## WORK INSTRUCTIONS
Filter the data below for the string "second" and copy each matching line.

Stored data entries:
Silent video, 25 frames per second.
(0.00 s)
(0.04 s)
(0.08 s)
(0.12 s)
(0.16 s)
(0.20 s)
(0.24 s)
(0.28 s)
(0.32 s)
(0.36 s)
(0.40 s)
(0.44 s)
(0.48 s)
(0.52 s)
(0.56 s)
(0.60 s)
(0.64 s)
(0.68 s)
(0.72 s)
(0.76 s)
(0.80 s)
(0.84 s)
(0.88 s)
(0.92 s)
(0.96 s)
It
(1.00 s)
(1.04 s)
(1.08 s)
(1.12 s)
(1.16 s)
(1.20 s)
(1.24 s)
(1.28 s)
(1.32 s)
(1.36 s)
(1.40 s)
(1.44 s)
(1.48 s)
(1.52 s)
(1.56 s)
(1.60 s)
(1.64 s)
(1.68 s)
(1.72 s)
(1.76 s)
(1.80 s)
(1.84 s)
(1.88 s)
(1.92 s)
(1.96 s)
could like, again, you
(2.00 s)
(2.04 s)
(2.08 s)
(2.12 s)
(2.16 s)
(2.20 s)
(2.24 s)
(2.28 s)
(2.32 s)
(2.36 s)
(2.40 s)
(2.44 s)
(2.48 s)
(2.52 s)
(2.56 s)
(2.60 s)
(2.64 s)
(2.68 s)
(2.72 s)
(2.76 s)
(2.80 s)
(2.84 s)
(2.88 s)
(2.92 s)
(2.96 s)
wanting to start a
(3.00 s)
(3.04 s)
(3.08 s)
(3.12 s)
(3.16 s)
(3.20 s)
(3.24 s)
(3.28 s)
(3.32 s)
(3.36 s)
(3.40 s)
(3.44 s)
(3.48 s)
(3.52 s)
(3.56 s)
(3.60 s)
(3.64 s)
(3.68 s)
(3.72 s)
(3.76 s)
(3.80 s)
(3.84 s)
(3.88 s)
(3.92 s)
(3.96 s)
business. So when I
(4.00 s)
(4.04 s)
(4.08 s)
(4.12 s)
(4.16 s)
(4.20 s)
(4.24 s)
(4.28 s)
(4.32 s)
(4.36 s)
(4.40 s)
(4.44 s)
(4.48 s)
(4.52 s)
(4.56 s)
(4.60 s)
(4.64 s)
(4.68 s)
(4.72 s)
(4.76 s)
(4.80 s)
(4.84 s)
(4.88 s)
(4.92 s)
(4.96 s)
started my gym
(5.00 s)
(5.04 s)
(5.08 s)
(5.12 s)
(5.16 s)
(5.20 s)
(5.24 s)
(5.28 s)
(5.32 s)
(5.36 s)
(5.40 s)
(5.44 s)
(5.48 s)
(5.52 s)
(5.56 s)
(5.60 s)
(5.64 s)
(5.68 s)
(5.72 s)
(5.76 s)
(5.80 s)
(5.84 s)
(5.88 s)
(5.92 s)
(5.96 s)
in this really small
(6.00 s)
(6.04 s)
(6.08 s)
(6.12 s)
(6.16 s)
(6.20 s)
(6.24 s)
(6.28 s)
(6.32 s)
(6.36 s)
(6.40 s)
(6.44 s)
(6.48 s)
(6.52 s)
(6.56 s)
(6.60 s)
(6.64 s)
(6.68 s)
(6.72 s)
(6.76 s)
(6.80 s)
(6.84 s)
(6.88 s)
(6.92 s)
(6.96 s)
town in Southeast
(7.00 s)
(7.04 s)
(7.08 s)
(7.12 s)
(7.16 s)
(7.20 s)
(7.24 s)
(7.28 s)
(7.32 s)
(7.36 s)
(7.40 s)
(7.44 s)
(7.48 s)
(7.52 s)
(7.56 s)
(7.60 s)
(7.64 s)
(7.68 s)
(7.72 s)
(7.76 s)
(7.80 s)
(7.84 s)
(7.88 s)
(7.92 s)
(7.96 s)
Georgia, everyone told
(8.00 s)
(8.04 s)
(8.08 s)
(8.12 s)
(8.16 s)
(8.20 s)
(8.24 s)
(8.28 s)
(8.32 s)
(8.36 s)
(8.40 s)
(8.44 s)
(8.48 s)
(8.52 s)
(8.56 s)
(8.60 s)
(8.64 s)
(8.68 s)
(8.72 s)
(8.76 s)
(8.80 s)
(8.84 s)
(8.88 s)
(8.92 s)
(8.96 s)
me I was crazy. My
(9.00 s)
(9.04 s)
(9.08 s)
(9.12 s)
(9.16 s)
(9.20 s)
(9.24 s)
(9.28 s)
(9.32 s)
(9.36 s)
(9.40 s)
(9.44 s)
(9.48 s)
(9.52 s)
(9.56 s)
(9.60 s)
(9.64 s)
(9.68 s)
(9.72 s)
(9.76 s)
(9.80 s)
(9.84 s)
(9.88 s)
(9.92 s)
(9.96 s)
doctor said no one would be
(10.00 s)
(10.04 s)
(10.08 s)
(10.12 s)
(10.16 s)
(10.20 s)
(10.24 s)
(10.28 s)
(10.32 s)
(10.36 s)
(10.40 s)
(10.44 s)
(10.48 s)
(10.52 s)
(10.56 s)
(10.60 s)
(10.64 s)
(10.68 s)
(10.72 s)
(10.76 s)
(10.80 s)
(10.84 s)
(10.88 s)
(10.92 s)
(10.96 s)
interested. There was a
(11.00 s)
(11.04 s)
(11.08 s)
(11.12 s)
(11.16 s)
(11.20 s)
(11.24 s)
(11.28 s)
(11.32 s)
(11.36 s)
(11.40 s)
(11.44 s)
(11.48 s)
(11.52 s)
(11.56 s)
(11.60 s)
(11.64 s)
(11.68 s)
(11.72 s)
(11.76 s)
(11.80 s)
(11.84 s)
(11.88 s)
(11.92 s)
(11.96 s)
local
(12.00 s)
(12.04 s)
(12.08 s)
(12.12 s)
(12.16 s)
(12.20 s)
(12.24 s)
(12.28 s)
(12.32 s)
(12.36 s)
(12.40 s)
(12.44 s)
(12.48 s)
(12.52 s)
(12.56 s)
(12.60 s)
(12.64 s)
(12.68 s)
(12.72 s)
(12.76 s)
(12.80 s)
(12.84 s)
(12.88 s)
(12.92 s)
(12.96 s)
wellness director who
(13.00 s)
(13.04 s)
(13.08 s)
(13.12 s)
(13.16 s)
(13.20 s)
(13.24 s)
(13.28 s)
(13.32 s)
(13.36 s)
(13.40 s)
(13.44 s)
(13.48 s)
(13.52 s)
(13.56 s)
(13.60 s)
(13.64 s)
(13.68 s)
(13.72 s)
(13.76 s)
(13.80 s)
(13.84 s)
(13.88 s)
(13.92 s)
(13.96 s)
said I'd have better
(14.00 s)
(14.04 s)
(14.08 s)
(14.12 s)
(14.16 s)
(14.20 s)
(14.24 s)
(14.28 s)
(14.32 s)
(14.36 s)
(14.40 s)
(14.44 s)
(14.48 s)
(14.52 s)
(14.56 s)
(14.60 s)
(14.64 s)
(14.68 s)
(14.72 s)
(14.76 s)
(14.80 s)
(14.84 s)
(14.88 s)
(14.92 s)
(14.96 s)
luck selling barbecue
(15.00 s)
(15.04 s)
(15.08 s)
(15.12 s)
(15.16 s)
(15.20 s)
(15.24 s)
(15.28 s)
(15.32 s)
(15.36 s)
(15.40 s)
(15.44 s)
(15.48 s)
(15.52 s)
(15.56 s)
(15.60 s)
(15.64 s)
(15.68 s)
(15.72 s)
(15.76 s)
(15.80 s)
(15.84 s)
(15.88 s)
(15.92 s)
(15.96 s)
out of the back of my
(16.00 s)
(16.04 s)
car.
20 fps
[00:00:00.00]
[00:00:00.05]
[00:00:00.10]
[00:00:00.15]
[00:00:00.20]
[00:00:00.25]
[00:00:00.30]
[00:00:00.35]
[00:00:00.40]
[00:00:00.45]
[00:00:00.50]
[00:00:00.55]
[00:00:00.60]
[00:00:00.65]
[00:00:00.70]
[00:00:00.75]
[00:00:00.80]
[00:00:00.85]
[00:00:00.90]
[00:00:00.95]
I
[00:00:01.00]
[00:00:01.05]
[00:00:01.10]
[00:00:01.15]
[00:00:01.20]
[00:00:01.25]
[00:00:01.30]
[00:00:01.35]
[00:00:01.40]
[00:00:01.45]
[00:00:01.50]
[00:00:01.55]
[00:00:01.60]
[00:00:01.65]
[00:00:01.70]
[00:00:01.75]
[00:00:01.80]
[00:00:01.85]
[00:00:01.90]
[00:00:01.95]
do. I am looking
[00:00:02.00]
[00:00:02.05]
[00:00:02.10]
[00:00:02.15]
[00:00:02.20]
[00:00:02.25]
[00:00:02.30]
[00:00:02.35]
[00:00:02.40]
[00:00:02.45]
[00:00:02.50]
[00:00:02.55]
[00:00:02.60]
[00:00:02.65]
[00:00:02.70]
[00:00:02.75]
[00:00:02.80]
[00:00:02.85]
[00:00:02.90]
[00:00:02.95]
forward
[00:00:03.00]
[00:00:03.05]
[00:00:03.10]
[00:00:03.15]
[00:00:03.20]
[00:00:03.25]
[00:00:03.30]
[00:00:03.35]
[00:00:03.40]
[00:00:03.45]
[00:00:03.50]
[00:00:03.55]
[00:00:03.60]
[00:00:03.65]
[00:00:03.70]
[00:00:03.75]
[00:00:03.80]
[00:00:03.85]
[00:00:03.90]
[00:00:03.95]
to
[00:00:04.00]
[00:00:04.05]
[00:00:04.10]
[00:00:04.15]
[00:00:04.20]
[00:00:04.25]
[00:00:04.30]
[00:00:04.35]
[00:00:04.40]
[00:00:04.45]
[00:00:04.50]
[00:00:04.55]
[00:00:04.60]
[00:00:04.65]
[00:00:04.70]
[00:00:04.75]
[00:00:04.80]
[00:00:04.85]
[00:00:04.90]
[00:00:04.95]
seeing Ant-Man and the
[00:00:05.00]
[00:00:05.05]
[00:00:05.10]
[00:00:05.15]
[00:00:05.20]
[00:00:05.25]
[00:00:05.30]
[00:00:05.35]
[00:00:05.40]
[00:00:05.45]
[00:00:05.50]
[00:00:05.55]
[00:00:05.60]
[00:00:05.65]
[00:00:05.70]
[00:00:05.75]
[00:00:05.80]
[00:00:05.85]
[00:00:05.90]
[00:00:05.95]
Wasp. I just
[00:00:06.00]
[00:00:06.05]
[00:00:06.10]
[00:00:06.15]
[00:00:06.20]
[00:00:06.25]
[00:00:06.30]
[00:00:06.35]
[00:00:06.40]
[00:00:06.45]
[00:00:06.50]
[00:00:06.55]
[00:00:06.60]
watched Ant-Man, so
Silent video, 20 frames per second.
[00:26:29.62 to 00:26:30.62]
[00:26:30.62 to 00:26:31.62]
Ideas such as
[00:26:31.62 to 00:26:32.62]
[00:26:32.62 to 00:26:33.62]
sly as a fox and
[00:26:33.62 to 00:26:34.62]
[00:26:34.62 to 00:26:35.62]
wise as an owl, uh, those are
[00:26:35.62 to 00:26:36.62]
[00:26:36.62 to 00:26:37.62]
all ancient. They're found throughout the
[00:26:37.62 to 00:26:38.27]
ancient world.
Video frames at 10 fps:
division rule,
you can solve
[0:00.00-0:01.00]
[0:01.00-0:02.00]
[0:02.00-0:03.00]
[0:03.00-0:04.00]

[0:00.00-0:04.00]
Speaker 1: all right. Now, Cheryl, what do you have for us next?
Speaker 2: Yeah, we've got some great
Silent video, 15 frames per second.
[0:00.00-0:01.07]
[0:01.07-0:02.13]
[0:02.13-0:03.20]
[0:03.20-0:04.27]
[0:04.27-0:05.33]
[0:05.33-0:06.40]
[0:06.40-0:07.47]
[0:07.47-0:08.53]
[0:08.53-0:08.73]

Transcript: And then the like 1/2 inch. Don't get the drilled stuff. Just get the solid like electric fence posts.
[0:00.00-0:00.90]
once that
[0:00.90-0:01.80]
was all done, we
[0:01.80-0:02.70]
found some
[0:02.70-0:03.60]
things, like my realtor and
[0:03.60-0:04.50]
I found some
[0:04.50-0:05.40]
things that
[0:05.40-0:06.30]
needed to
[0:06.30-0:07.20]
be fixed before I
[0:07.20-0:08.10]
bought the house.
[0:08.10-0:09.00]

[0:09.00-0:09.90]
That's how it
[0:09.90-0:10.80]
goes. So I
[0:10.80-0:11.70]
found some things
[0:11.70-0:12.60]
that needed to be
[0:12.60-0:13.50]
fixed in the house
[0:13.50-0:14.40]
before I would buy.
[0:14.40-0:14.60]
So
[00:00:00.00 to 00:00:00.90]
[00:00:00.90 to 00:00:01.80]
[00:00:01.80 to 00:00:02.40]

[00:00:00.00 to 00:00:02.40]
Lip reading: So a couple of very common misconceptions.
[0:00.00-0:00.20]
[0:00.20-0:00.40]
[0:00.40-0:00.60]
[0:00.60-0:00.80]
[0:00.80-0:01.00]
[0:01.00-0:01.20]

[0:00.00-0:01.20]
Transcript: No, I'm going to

## ANSWER BOX
Silent video, 25 frames per second.
Silent video, 20 frames per second.
Silent video, 15 frames per second.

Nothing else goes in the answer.